What to do →
For this exercise, output the entries below exactly from the line that holds "[00:06:05.16]" to the line that holds "[00:06:06.44]", both ends included. No pictures belong in the copy.

Collected data
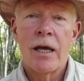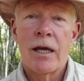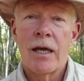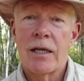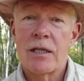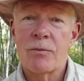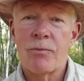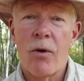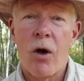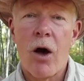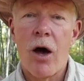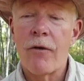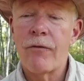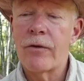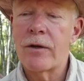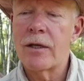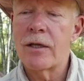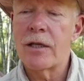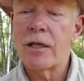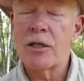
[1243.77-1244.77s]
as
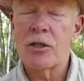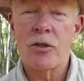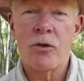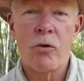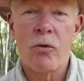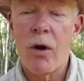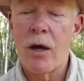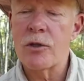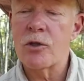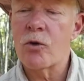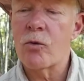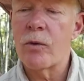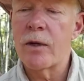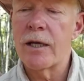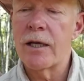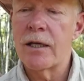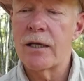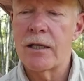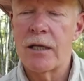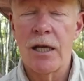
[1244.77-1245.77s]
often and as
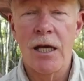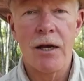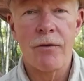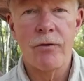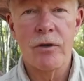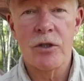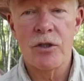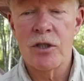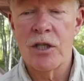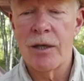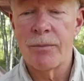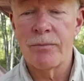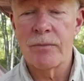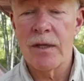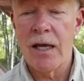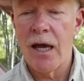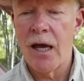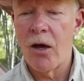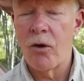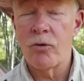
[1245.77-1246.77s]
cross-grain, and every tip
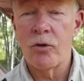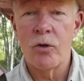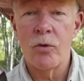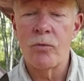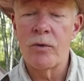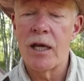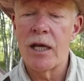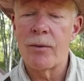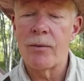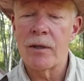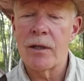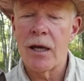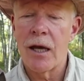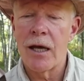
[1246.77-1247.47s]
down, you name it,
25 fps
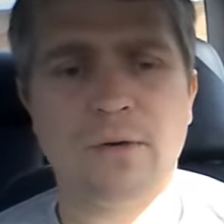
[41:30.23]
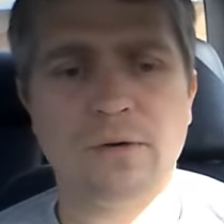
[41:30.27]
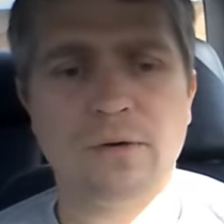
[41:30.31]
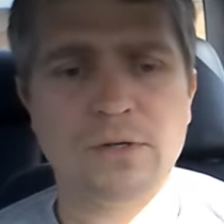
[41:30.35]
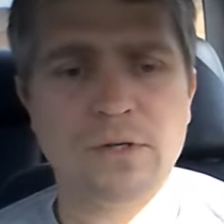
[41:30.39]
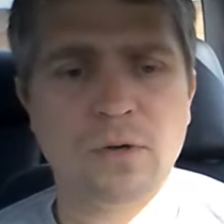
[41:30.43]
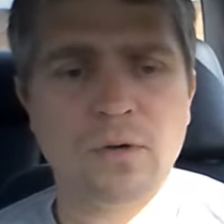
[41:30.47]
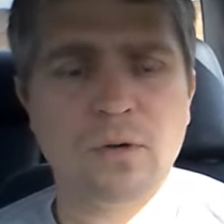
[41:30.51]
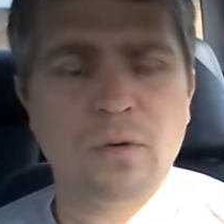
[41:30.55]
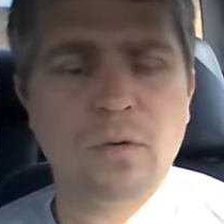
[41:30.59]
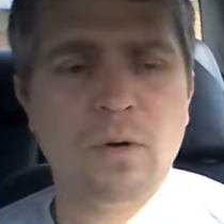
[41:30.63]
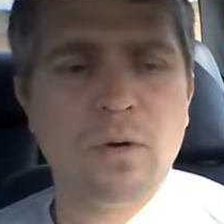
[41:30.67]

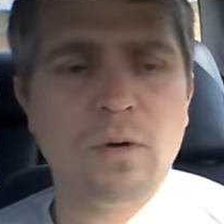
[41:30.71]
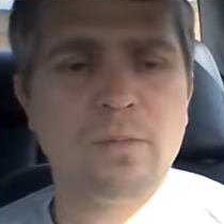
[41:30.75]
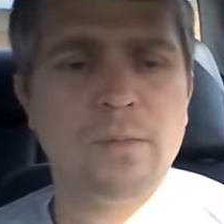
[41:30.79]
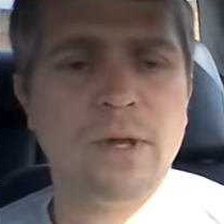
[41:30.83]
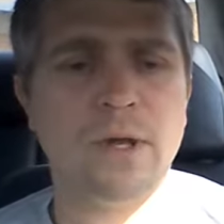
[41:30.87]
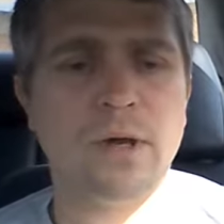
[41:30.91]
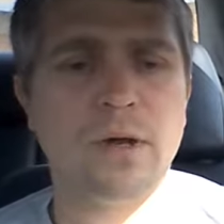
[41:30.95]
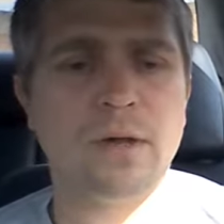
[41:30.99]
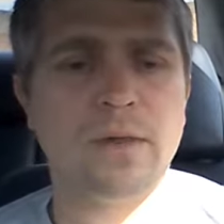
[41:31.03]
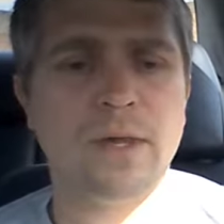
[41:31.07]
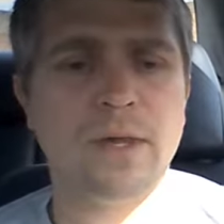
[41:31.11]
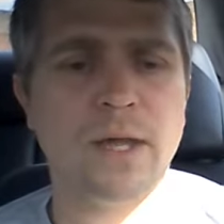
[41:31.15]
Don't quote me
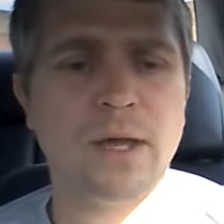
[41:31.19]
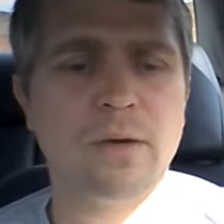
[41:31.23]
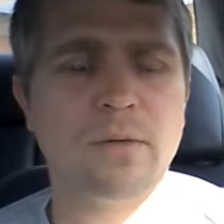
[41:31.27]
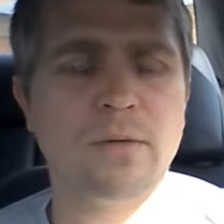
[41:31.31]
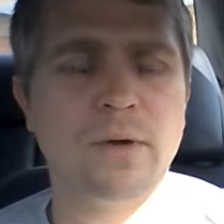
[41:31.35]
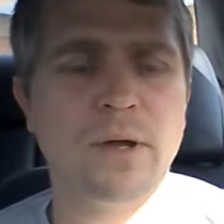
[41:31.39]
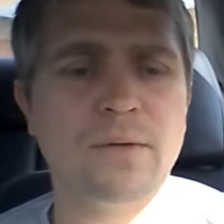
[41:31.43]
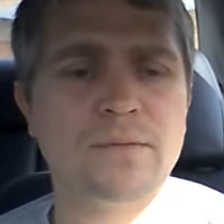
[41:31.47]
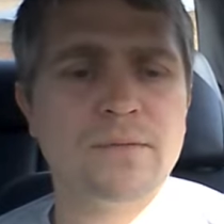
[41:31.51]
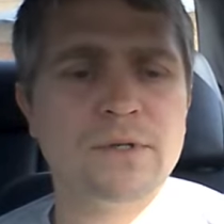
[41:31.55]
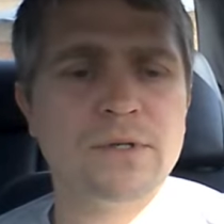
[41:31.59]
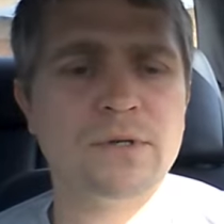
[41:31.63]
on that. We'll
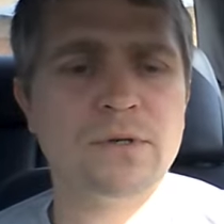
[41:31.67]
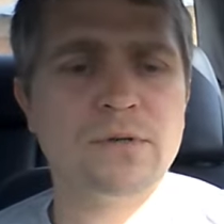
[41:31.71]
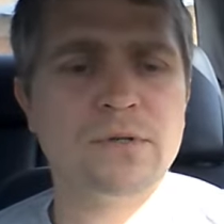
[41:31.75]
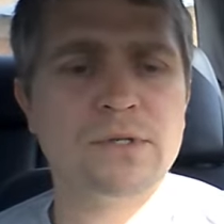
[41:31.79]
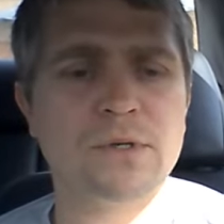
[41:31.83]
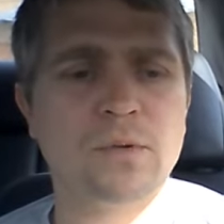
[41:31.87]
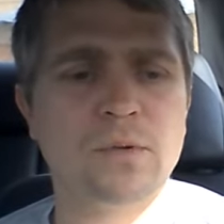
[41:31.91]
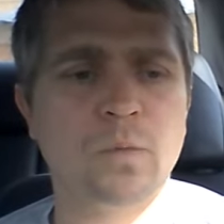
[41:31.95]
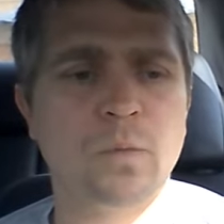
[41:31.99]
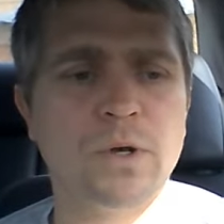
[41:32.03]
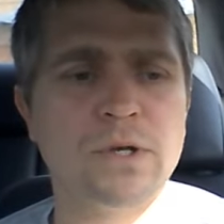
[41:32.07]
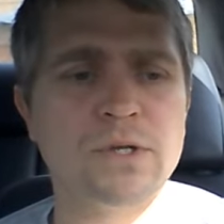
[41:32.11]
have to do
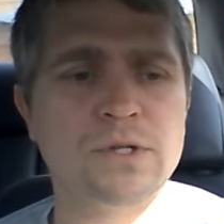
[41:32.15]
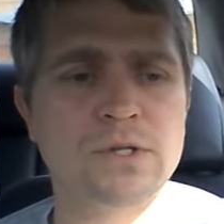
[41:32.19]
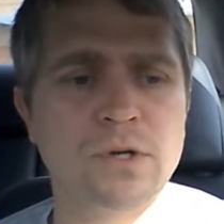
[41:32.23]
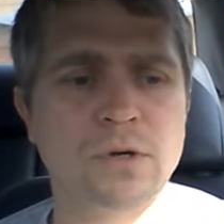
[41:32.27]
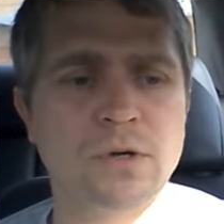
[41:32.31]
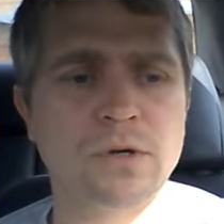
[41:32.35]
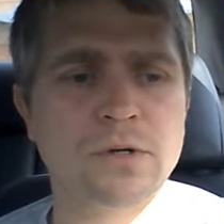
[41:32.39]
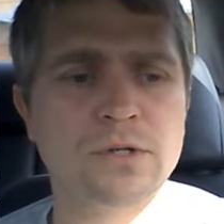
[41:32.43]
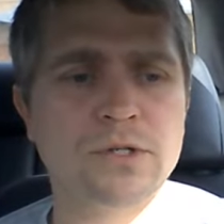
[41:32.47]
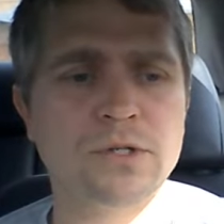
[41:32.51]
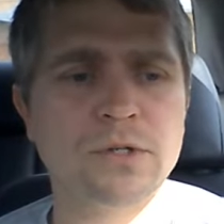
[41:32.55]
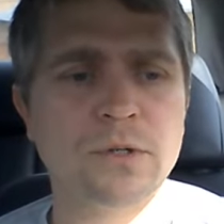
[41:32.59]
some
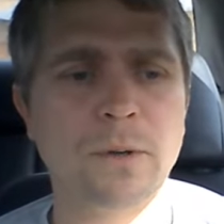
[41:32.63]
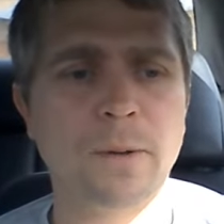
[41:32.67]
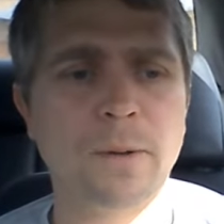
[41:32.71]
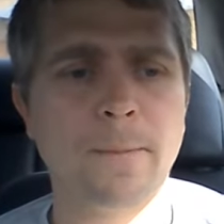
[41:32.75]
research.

* * *

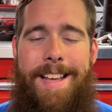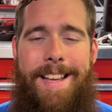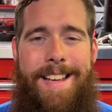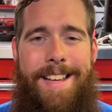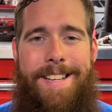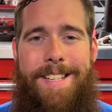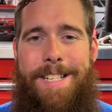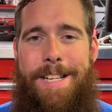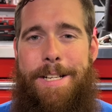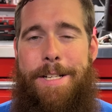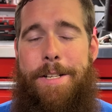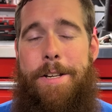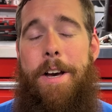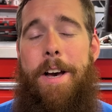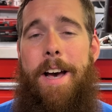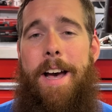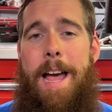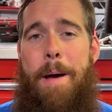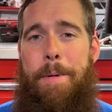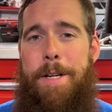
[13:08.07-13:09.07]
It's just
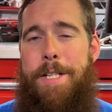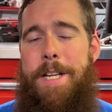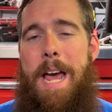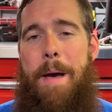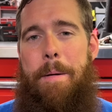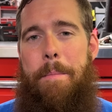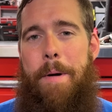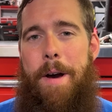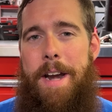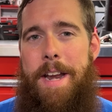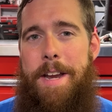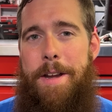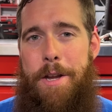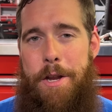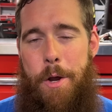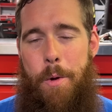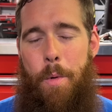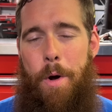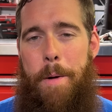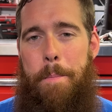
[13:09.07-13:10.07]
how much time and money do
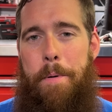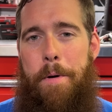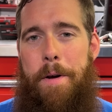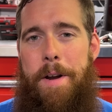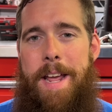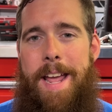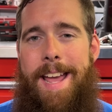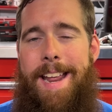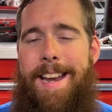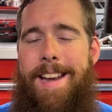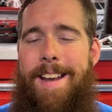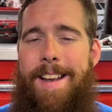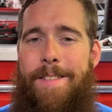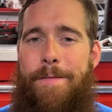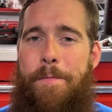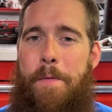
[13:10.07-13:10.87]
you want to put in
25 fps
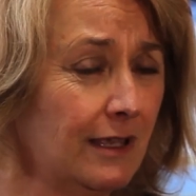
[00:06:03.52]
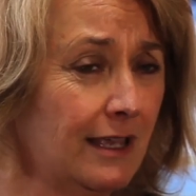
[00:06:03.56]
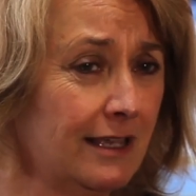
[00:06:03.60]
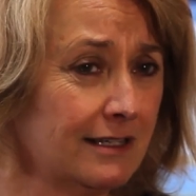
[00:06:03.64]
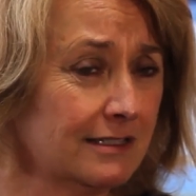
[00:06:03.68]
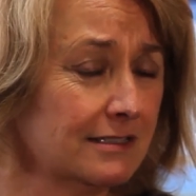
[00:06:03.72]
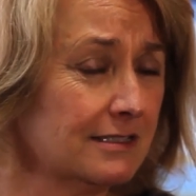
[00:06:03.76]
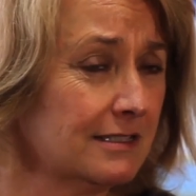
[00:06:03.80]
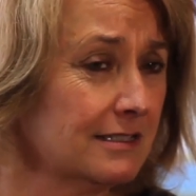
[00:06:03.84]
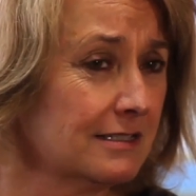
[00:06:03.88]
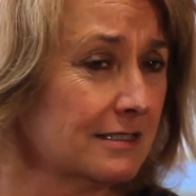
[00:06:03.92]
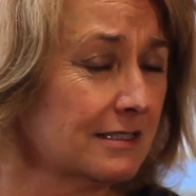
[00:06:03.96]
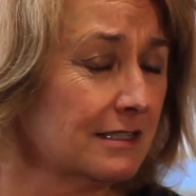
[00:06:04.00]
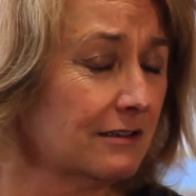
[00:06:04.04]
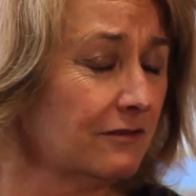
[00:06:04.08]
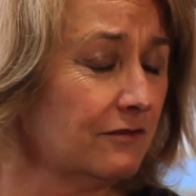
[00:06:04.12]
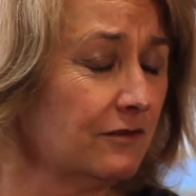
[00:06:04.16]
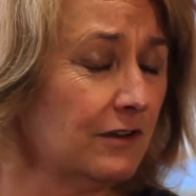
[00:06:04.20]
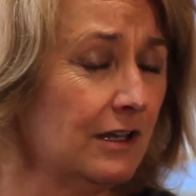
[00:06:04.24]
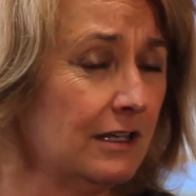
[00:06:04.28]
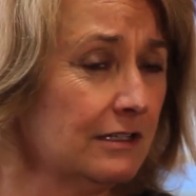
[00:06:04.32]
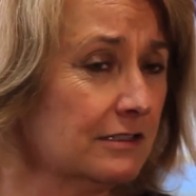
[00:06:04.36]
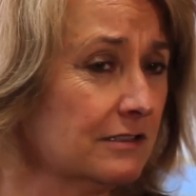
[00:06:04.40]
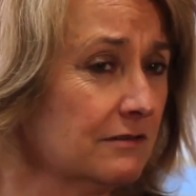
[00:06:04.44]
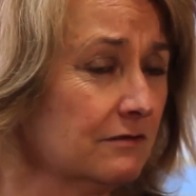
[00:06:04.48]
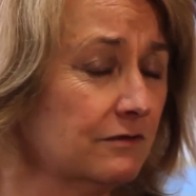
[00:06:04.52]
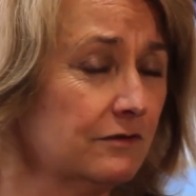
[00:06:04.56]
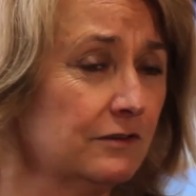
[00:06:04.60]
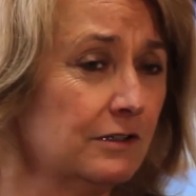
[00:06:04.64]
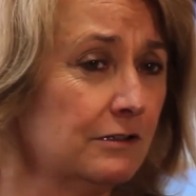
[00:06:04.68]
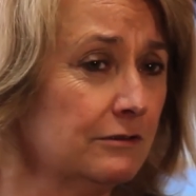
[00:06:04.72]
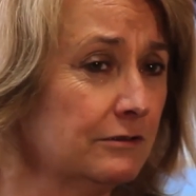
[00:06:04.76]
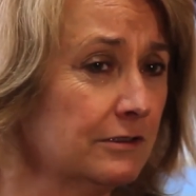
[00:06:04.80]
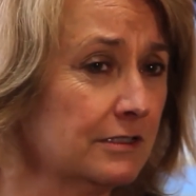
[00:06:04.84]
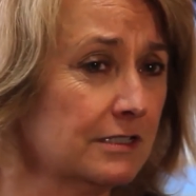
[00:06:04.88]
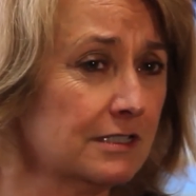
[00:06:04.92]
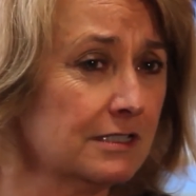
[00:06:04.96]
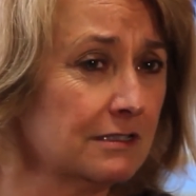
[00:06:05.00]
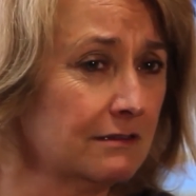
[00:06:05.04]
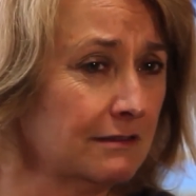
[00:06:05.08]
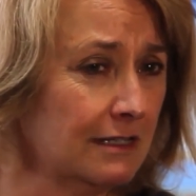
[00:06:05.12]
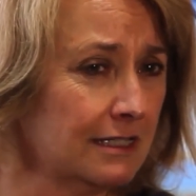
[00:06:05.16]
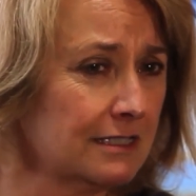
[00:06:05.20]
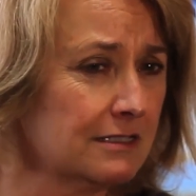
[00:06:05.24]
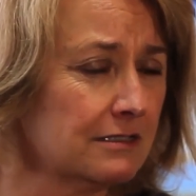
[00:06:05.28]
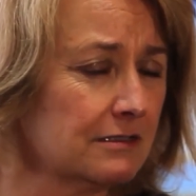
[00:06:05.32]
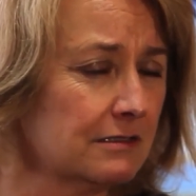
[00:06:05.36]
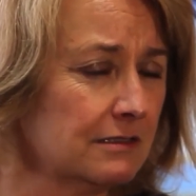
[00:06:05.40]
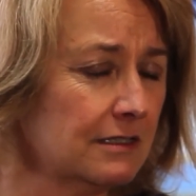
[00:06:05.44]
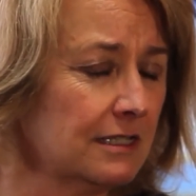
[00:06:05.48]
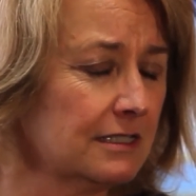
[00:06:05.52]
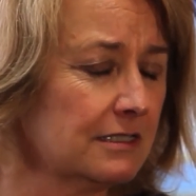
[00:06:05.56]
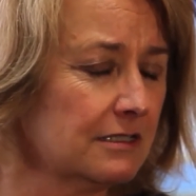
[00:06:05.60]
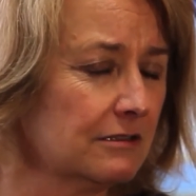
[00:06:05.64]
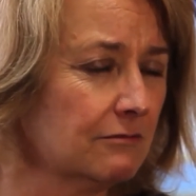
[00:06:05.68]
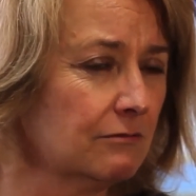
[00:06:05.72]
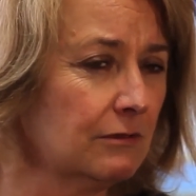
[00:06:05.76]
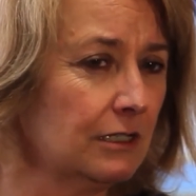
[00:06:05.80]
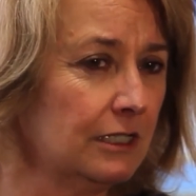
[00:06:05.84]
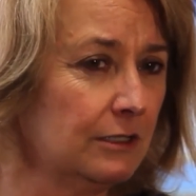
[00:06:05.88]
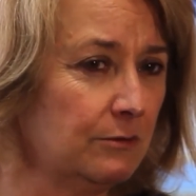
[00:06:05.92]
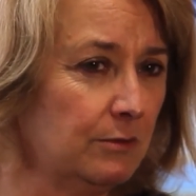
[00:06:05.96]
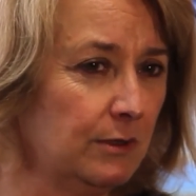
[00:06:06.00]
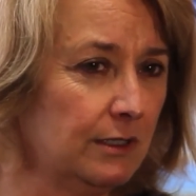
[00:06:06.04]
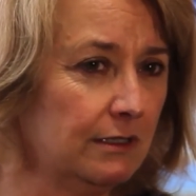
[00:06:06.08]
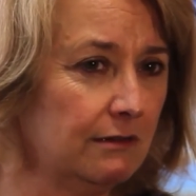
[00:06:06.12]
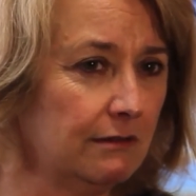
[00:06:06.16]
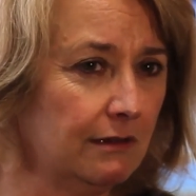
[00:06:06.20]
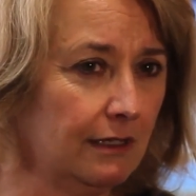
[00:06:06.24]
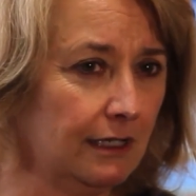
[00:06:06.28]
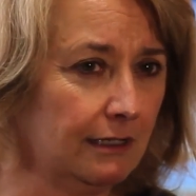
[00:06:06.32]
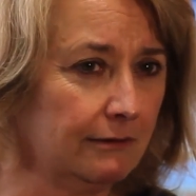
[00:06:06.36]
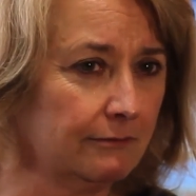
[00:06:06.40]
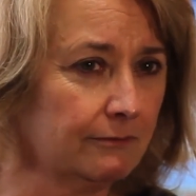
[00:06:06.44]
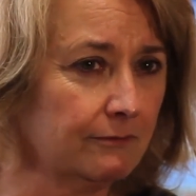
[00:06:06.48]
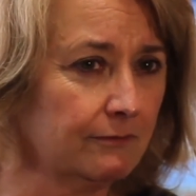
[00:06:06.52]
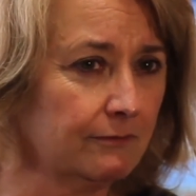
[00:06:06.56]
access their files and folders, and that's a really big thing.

Answer to the exercise →
[00:06:05.16]
[00:06:05.20]
[00:06:05.24]
[00:06:05.28]
[00:06:05.32]
[00:06:05.36]
[00:06:05.40]
[00:06:05.44]
[00:06:05.48]
[00:06:05.52]
[00:06:05.56]
[00:06:05.60]
[00:06:05.64]
[00:06:05.68]
[00:06:05.72]
[00:06:05.76]
[00:06:05.80]
[00:06:05.84]
[00:06:05.88]
[00:06:05.92]
[00:06:05.96]
[00:06:06.00]
[00:06:06.04]
[00:06:06.08]
[00:06:06.12]
[00:06:06.16]
[00:06:06.20]
[00:06:06.24]
[00:06:06.28]
[00:06:06.32]
[00:06:06.36]
[00:06:06.40]
[00:06:06.44]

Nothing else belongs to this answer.